Nous sommes toutes des princesses de Clèves

C’est en substance le propos partagé par les protagonistes de l’émouvant documentaire de Régis Sauder, Nous, princesses de Clèves. Le réalisateur a organisé la rencontre entre une dizaine d’élèves d’un lycée de ZEP des quartiers nord de Marseille et le fameux roman de Madame de La Fayette. Les témoignages qu’elles (disons «elles», puisque les jeunes filles sont ici bien plus nombreuses) livrent sur leur propre vie entrent en résonance avec des passages du livre qu’elles interprètent. Plusieurs d’entre elles n’hésitent pas à proclamer : «c’est moi la princesse de Clèves !». Les rares garçons ont beau dire qu’ils s’identifient au duc de Nemours, rien à faire, ils sont eux aussi la princesse. C’est elle qui occupe l’attention ; ce sont ses émois et ses hésitations qu’ils partagent. Tous et toutes sont tourmentés, comme elle, par la tension entre le désir qui s’éveille à l’intérieur et la norme qui pèse depuis l’extérieur.

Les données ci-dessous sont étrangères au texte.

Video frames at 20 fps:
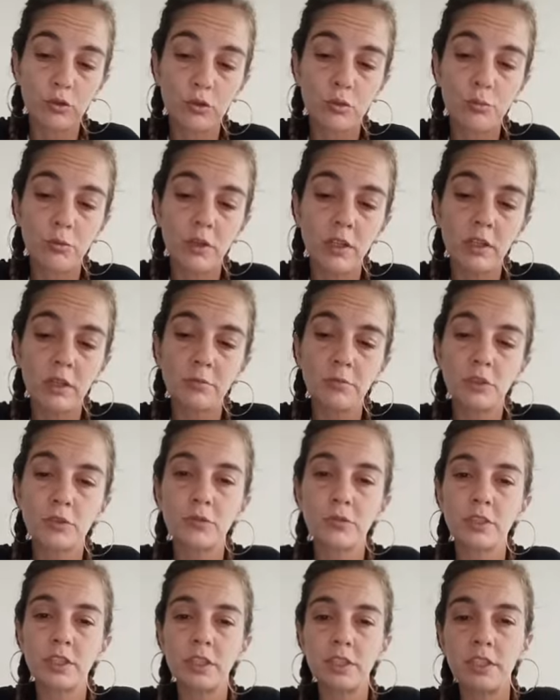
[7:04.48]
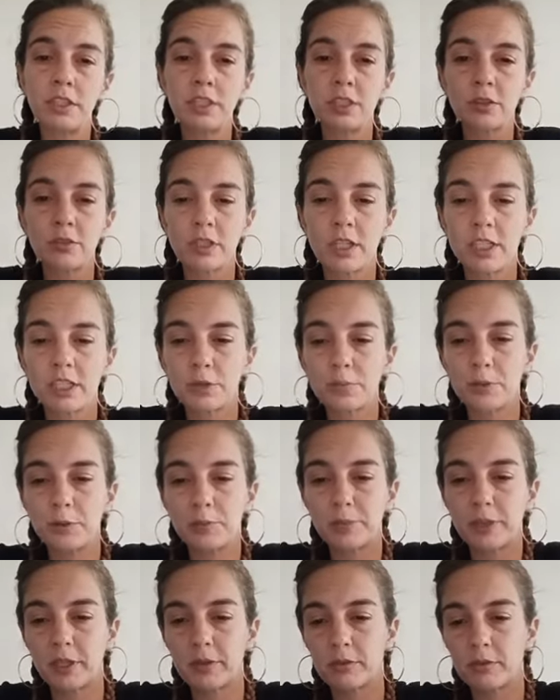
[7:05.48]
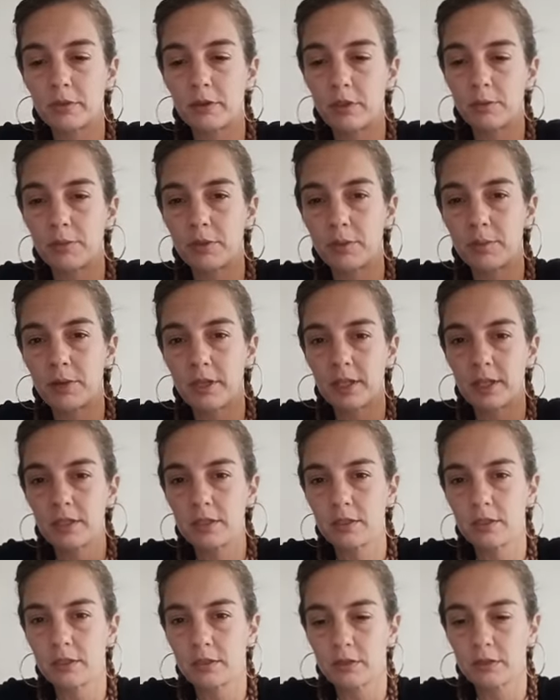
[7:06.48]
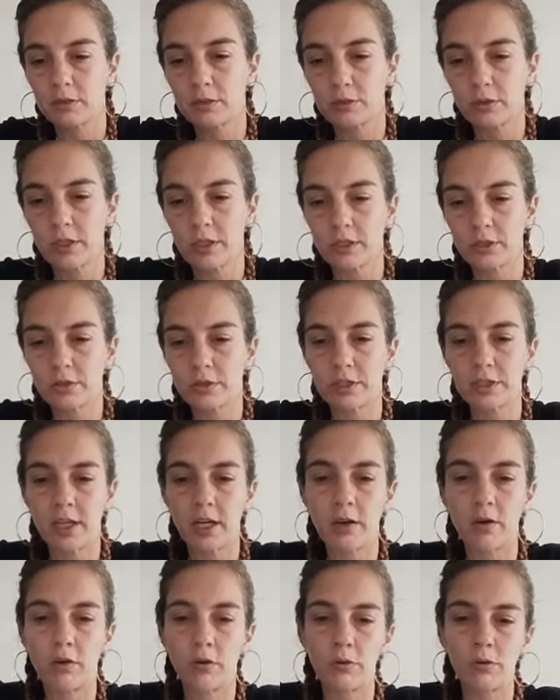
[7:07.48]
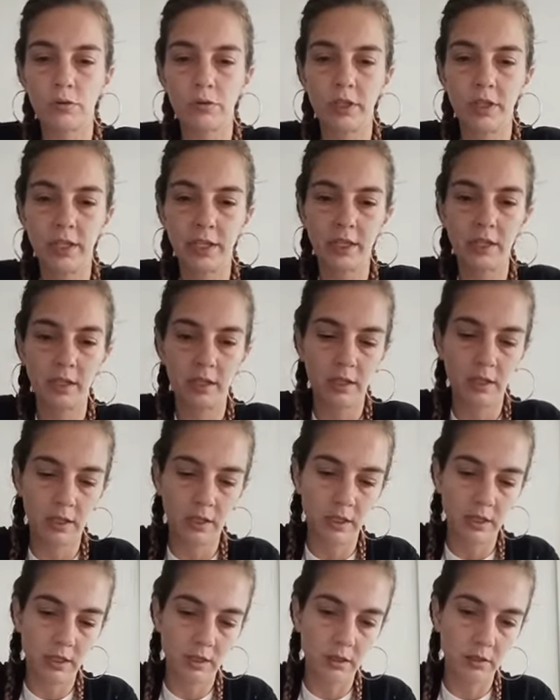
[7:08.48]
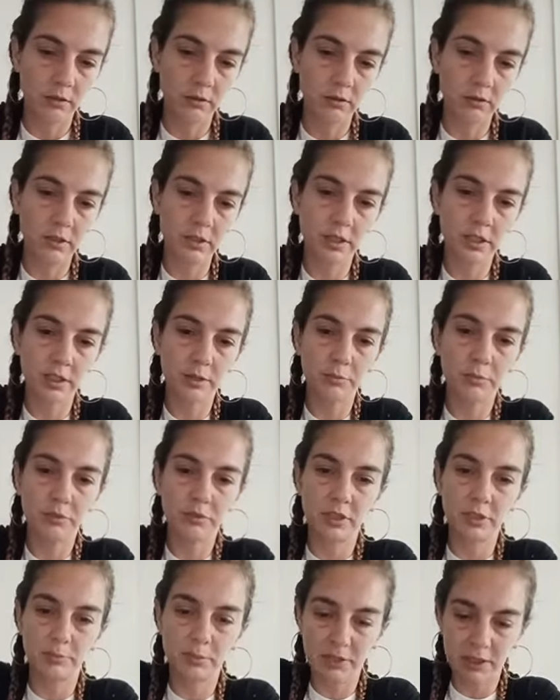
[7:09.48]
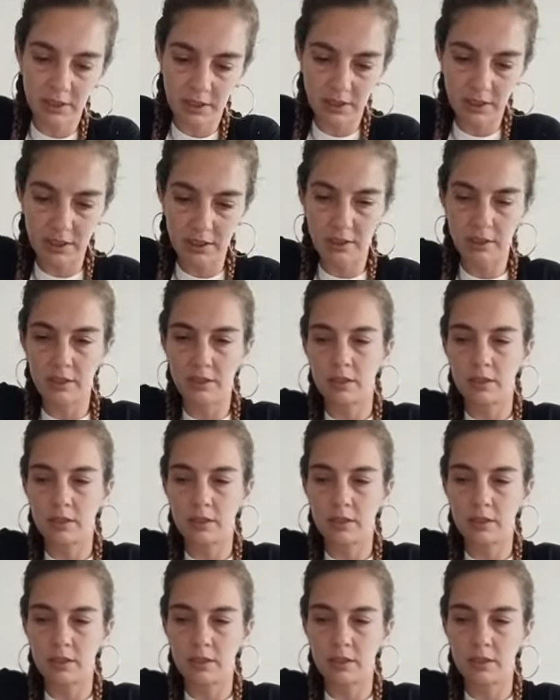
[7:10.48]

coup, moi, comme je vous ai dit, je ne gaspille pas. Donc, hop, après, tu ça, ça renrouler, le laisser un peu dépasser.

Nous, princesses de Clèves aurait pu être une simple pichenette adressée à Nicolas Sarkozy suite à sa célèbre et vilaine sortie sur cette œuvre et sur la guichetière de la poste ; c’est finalement un film joyeux, empathique, lumineux et queer. Queer ? Le titre d’abord, nous l’avons suggéré, a des airs de slogan homosexuel révolutionnaire. Et cette façon de filmer les adolescents surtout, leurs visages en gros plan, leur diction décidée qui parfois trébuche sur le phrasé du XVIIe. Et qu’ils sont beaux et qu’elles sont belles avec leurs appareils dentaires chemins de fer et leurs rires qui déraillent. Des jeunes avec de l’acné, loin des gossip girls et méchus branchés qui monopolisent l’espace public adolescent. Des gamins pour qui le bac est un sésame, un ticket pour une vie meilleure ; un jeune homosexuel pour qui Paris représente encore l’eldorado, un lieu de liberté, où il pourra peut-être un jour «vivre enfin l’amour». Des découvreurs qui visitent le Louvre et la Bibliothèque nationale de France, en sortent émus mais s’interrogent : «est-ce que c’est notre histoire ?». Queer aussi car les corps de ces jeunes gens sont en transition, car ils nous apparaissent comme des êtres étranges, moins «gommés» que beaucoup dans leur génération. Queer car leur genre de beauté est inhabituel, comme refoulé par les images et les discours qu’on nous sert ailleurs sur la postérité. Le regard que pose Régis Sauder sur ces jeunes est plein d’une bienveillance que son film nous propose de ré-instituer en valeur supérieure.